Dès 1993, en désignant haut et fort comme les « oubliettes de la République » le sinistre « dépôt » de Paris qui servait de centre de rétention, le Gisti obligeait les autorités à le fermer. Notre vigilance est plus que jamais d’actualité : exigeons de savoir ce qui se passe derrière les barreaux des zones d’attente et des centres de rétention ! Fermons les camps d’étrangers, ici et ailleurs !

22 février 2008


Communiqué des grévistes de la faim du centre de rétention de Vincennes, le mercredi 20 février 2008

Nous avons l’honneur de vous informer que l’on vit une situation très difficile et catastrophique. Le manque de la moindre des choses, la nourriture, les chambres sans chauffage, pas d’eau chaude, l’hygiène, les provocations des services de l’ordre et la chose la plus importante : la privation de notre liberté. Dans le centre de rétention des chambres ont été incendiées. Un coran a été déchiré par les CRS. On n’a pas eu de réponse satisfaisante à notre égard de monsieur le procureur de la République. Après notre témoignage, c’est comme si rien ne s’était passé. Quand nous sommes malades, les médecins ne nous donnent que du doliprane et des cachets pour dormir. On a 90 % des détenus qui sont musulmans, ils nous servent de la viande pas halal. Après trop de demande et des grèves, personne ne nous a écoutés. Le manque de courtoisie bien que nous sommes dans un centre de rétention et pas pénitentiaire, mais c’est le contraire qu’on subit et de cela on garde un sentiment de mépris.

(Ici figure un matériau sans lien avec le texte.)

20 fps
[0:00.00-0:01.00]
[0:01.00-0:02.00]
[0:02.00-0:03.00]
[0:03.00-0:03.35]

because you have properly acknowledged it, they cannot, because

Pour toutes ces raisons nous demandons à tous les médias qu’ils soient au courant et qu’ils écoutent les témoignages des retenus. Nous exigeons notre libération et nous commençons une grève de la faim qui durera un délai de 4 jours. Notre place n’est pas ici mais dehors.

Les grévistes de la faim du centre de rétention de Vincennes

(texte dicté au téléphone depuis le centre de rétention de Vincennes)

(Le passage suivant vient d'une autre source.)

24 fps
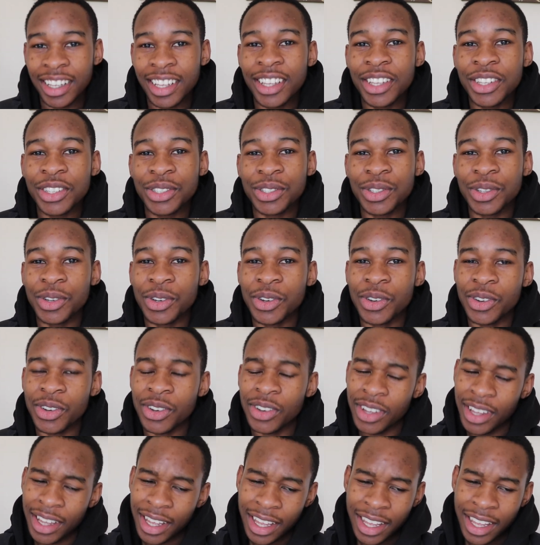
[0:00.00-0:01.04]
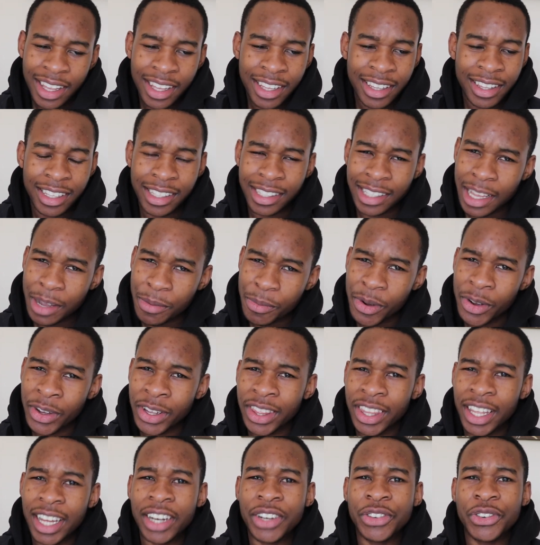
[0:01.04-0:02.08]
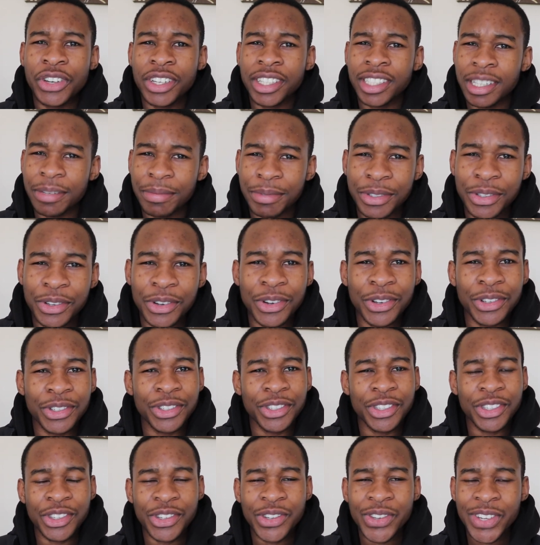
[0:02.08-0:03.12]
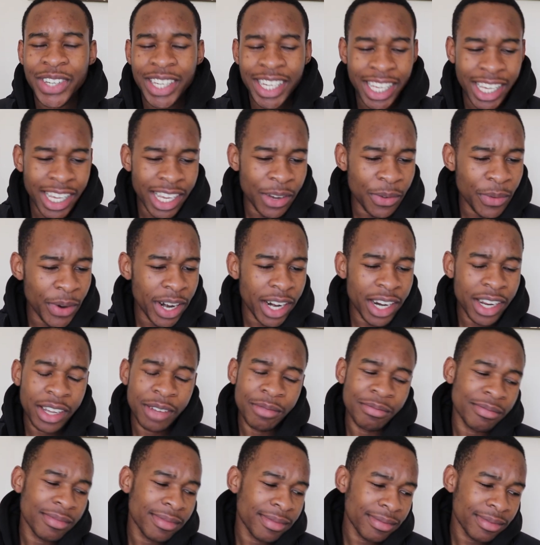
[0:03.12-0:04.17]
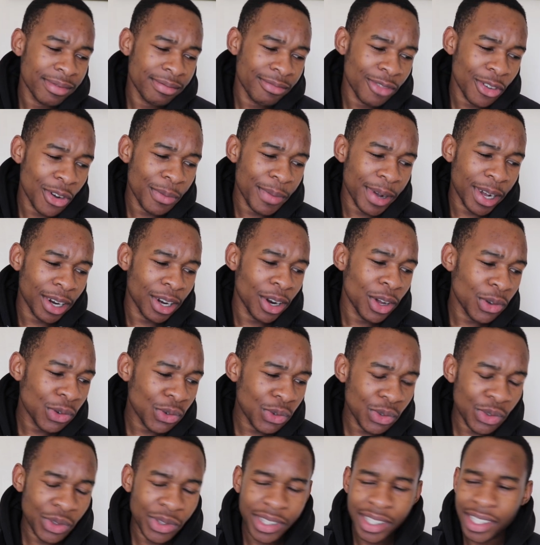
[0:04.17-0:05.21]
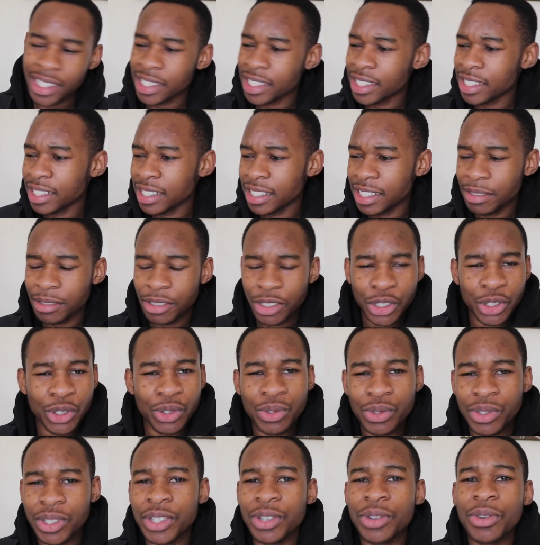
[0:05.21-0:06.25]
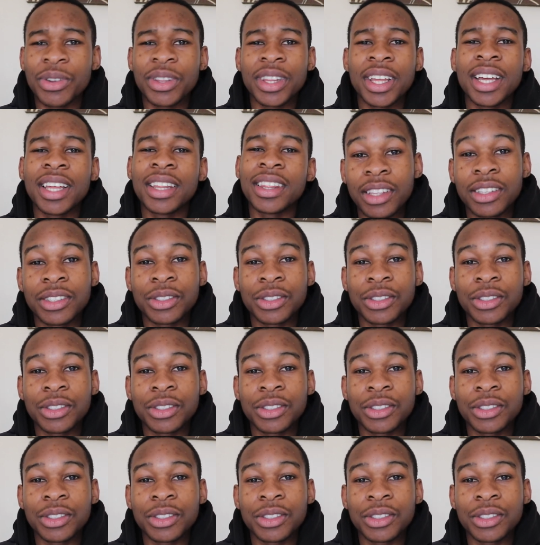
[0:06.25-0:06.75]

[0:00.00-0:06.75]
So the same way that I dress up to go to uni, wearing all my clothes, shoes and all that.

http://www.gisti.org/spip.php?article1092


Voir également sur le site du réseau Migreurop une rubrique (mise à jour quasi
quotidiennement) sur le mouvement de décembre 2007 et sur celui de 2008

(depuis le 11 janvier)

http://www.migreurop.org/


Mardi 26 février 2008

Lettre des retenus du CRA 2 au commandant du centre de rétention de Vincennes

Monsieur le chef du centre,

La France a toujours été un pays d’asile et il le restera pour toujours. Elle a payé trop cher pour défendre les droits de l’homme et la liberté. Voilà le sujet de notre demande Monsieur le chef de centre. Nous sommes tous des travailleurs et nous participons à l’enrichissement de notre deuxième pays qui est la France. Nous avons tous la volonté de s’intégrer dans son système économique et social car nos attaches à la France sont énormes donc nous demandons par le billet de cette lettre notre liberté pour que nous puissions régler nos problèmes extérieurs avec sérieux, pour demander notre régularisation et le traitement attentif et humanitaire de nos dossiers. En conclusion, nous vous informons que les conditions sont pénibles. La nourriture est immangeable et presque périmée. Il y a un seul traitement pour toutes les maladies qui est le Di-antalvic. On compte beaucoup monsieur le chef sur votre côté humanitaire en attendant une réponse favorable, veuillez agréer monsieur les salutations les plus distinguées. Merci, les détenus du centre.